3. Move On, giiiirl.
I feel like a very common trend with my age group is the whole "I just haven't gotten over ...... I'm not ready for ........ I'm still so hurt by......"
And look, I'm not trying to discredit any situations. I know some things take time. But it's more about the attitude. And it's about deciding how long are you going to let temporary things steal your happiness.

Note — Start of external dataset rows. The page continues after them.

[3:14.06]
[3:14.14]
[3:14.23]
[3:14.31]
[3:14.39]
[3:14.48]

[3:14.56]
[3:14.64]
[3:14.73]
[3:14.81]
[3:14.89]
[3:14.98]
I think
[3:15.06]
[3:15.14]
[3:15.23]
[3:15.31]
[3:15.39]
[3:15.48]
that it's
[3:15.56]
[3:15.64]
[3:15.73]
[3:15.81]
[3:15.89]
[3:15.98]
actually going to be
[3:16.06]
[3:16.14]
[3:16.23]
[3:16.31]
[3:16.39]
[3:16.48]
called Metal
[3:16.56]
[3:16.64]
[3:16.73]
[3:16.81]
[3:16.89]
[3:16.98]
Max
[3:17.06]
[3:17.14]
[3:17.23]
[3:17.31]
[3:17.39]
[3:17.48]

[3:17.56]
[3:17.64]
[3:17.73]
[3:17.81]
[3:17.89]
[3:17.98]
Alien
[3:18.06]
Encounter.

I'm not just talking about things I don't understand, by the way. I've been in some really rough spots. I'm not really one to disclose a ton of personal information, but I can tell you that I have made some (a lot of) extremely poor decisions, and they changed me in a way I will never be able to correct. I've been hurt by people that I will remember for a lifetime, and it will sting every time I think about it. But at some point, I decided that I wasn't going to let those situations rule my life. I'm a freakin' catch, remember?! And looking out at my future, I can see that I have a LOT to look forward to. There are experiences and relationships that I will just not miss because of my past. So, move on, girrrrl. Obviously, deal with the issue, but move on. Be happy.
4. LOVE
This is probably something you've seen all over social media this year. But TBH, I have seen a huge change in my life this year when it comes to just loving people. I've definitely had tendencies to judge or assume things about people in the past, and most of the time, it was subconscious. You know, when you see someone wearing Crocs or something and you just immediately want to snapchat it? That kind of thing, haha.

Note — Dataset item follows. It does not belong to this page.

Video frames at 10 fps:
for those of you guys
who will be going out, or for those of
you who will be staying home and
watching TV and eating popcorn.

I'm not even going to get into this from a Biblical perspective, because that's another post for another day (it will be like 20 years long). But the thing is, I don't really have to. Look at the effects of judgement and hatred. Look at the effects of love. BOOM. DONE.
This absolutely doesn't mean that I agree with everyone about everything. I still have my belief system. I still will stand up for it. I won't promote things that conflict with it. But I WILL love people, regardless. If I had to make an actual "New Years Resolution", that would be it. Love people, regardless.

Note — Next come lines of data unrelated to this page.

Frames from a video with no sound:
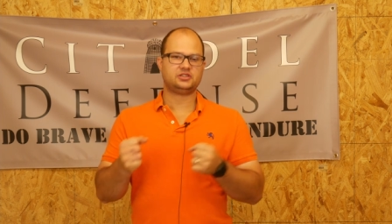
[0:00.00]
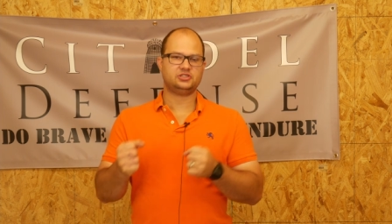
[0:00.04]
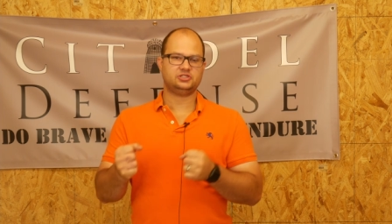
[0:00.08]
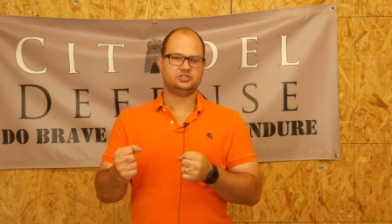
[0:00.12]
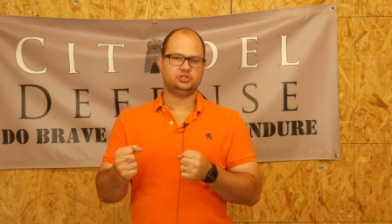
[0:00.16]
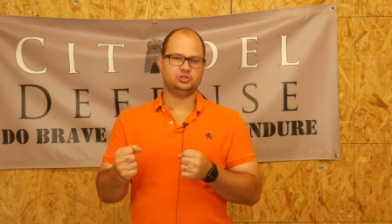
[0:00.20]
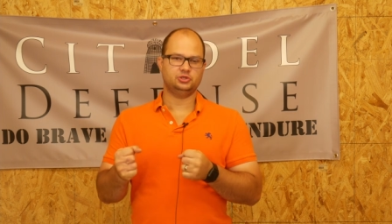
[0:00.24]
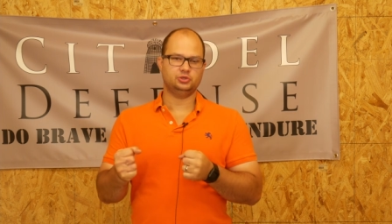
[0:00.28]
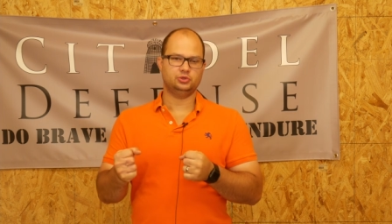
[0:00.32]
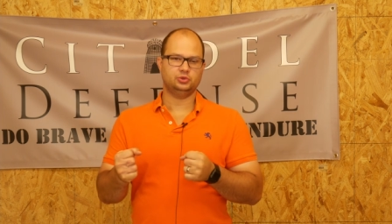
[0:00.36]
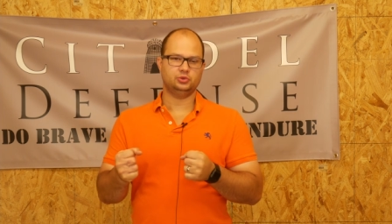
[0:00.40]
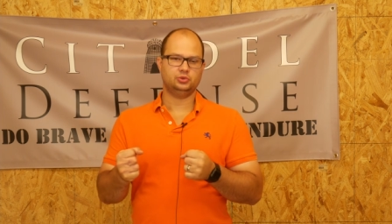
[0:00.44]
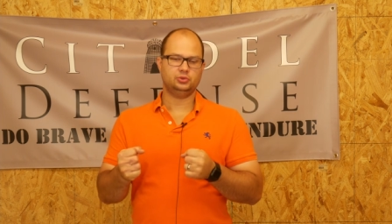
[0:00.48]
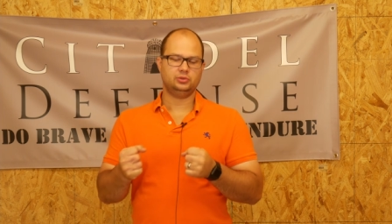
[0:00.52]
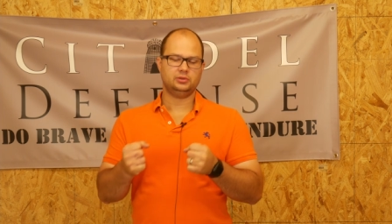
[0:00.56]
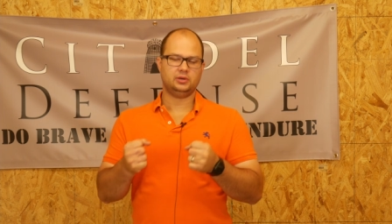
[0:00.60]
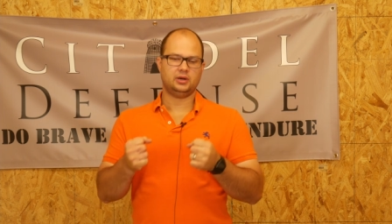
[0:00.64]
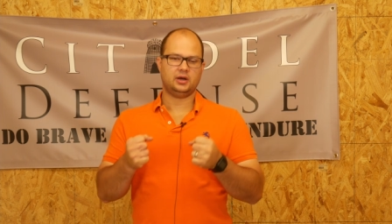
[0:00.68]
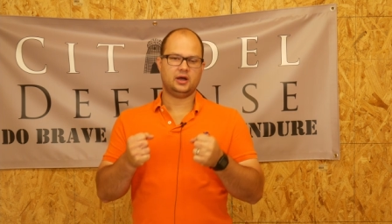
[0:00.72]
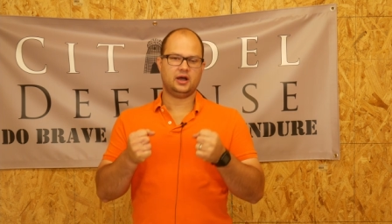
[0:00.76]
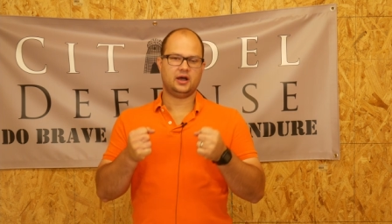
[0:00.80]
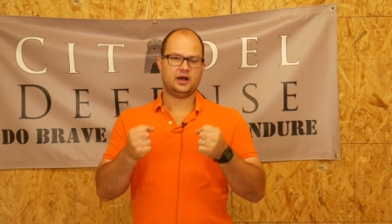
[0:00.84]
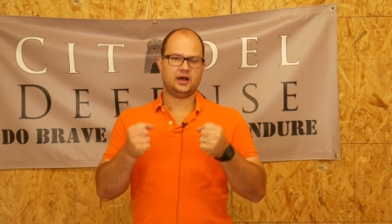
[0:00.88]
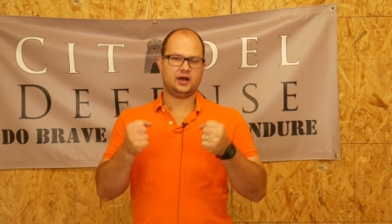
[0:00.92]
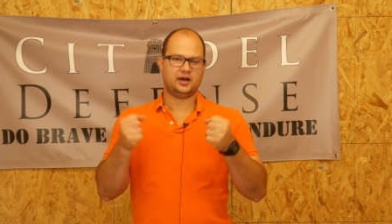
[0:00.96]
to do
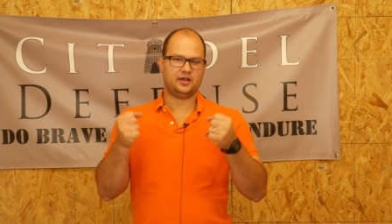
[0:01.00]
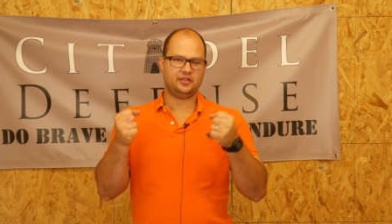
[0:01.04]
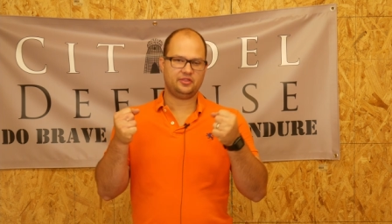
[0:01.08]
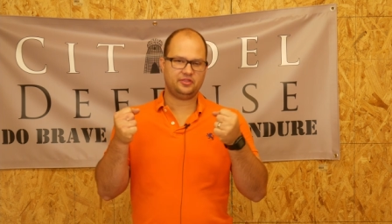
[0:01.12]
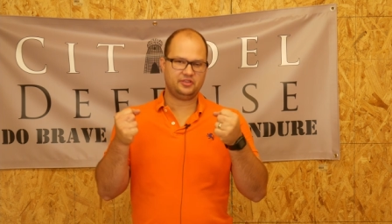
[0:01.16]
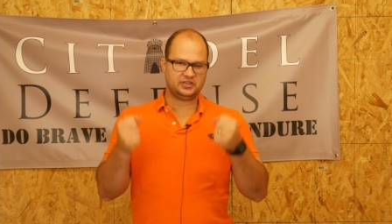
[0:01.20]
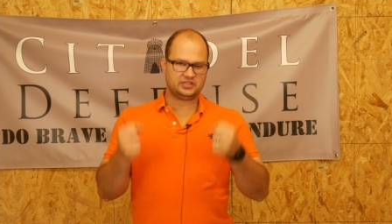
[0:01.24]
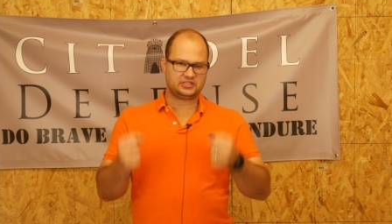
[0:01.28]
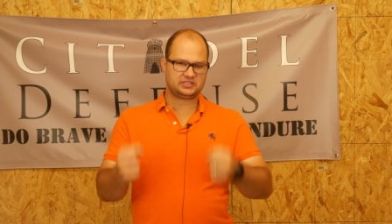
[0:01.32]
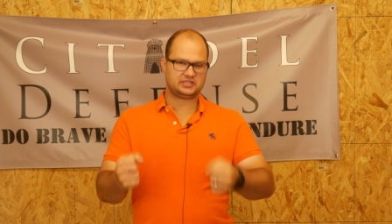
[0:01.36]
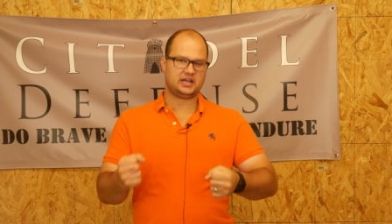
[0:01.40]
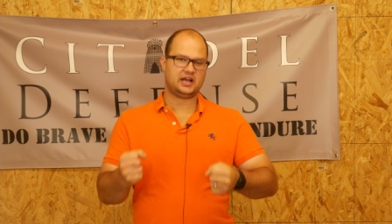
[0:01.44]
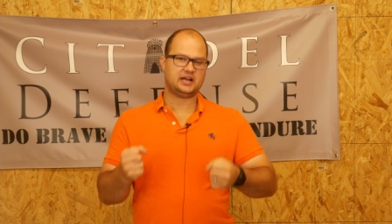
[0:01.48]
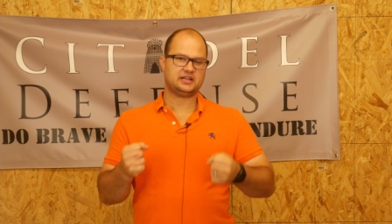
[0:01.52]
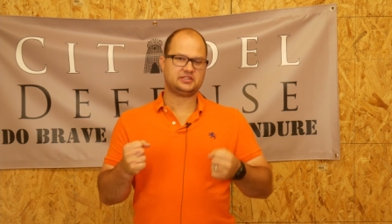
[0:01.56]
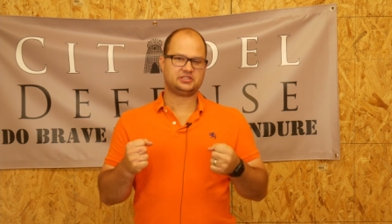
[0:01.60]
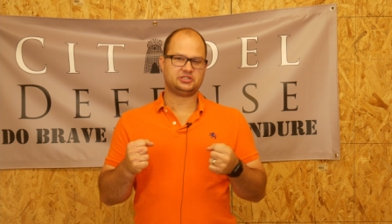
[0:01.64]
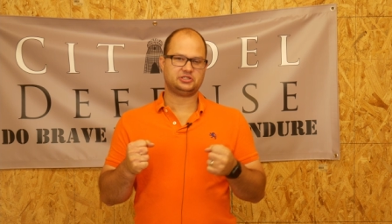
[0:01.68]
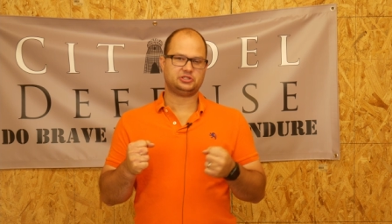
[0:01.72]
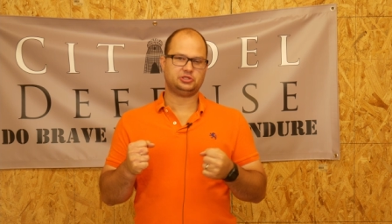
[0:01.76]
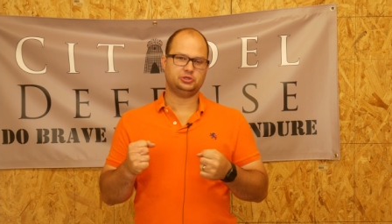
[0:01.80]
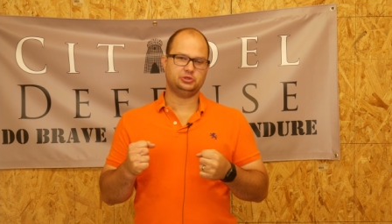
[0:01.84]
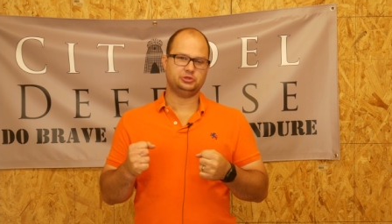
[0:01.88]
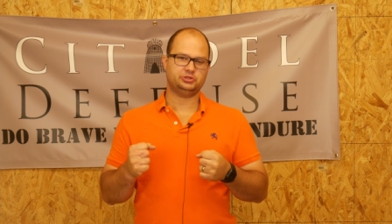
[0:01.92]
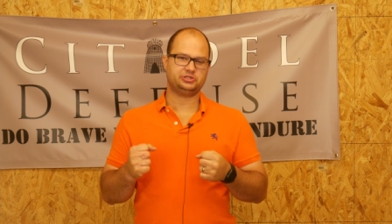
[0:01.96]
uh, this
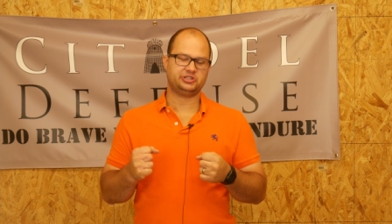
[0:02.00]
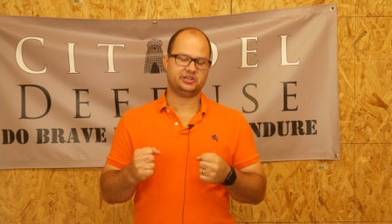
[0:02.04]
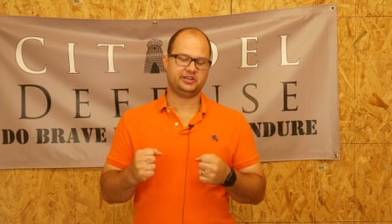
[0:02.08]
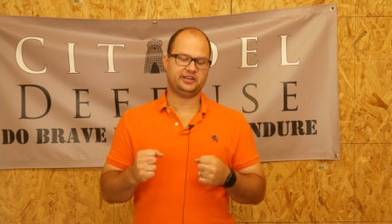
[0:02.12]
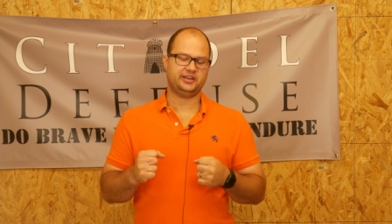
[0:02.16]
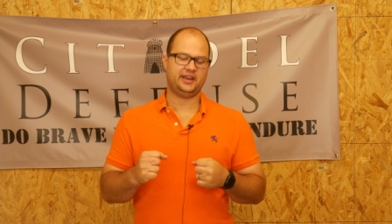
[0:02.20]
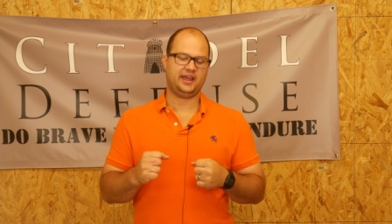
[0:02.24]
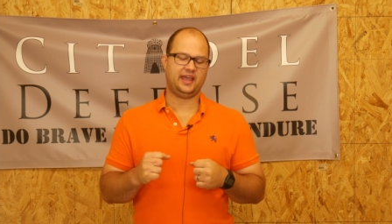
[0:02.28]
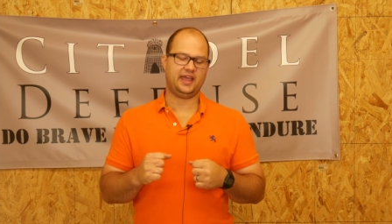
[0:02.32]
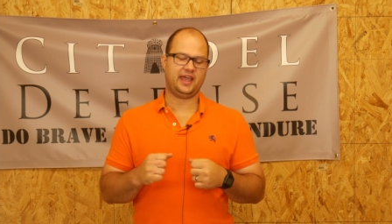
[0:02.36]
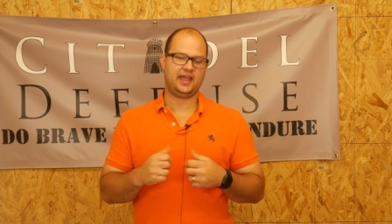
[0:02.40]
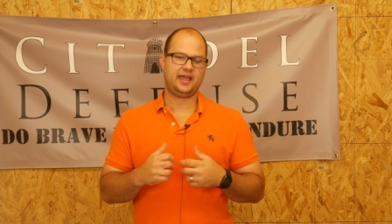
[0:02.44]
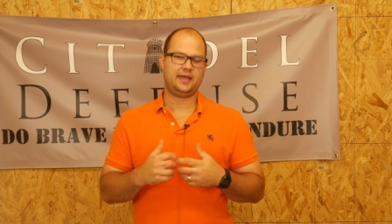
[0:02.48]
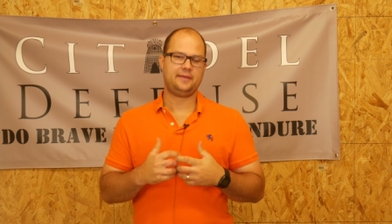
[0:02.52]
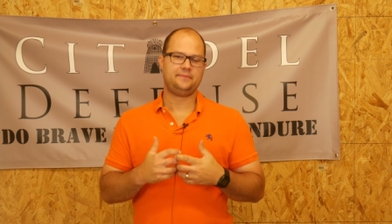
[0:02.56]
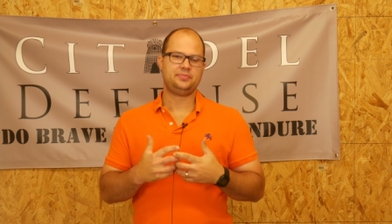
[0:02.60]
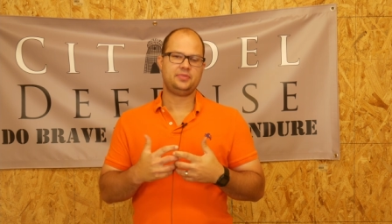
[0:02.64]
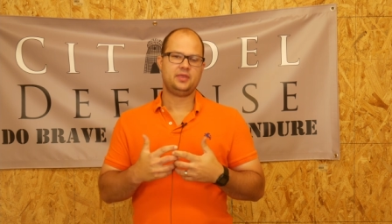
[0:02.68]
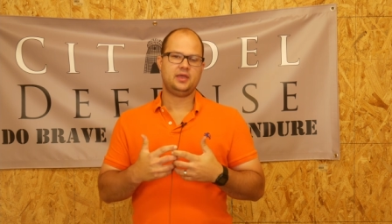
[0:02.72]
Constitution Day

I've just met a lot of people with a lot of stories this year. And so I'm working on my heart and my mind to be open and full of love for anyone who might want to accept it. If you're reading this, I hope you will think about doing that this year, too.
That's basically it. But for funzies, in 2017, I also want to:
-travel a LOT
-meet some celebrities (bc why not)
-eat at the rainbow bagel place in NYC
-start a YouTube channel doing music stuff
-go to some auditions
-get FIT! (maybe for real, this year)
-make new friends
-swim under a waterfall
-get eyelash extensions
-cook like Bobby Flay (I got his cookbook, don't worry)
-write a million songs
And probably more things that I can't think of right now, but when I do them, I'll pretend like I came up with them on January 1st so I feel like I accomplished something.
SO YEAH. This is my second official blog post on my website! Still weird. Can't wait to find a typos for the next 5 years. Happy New Year everyone!!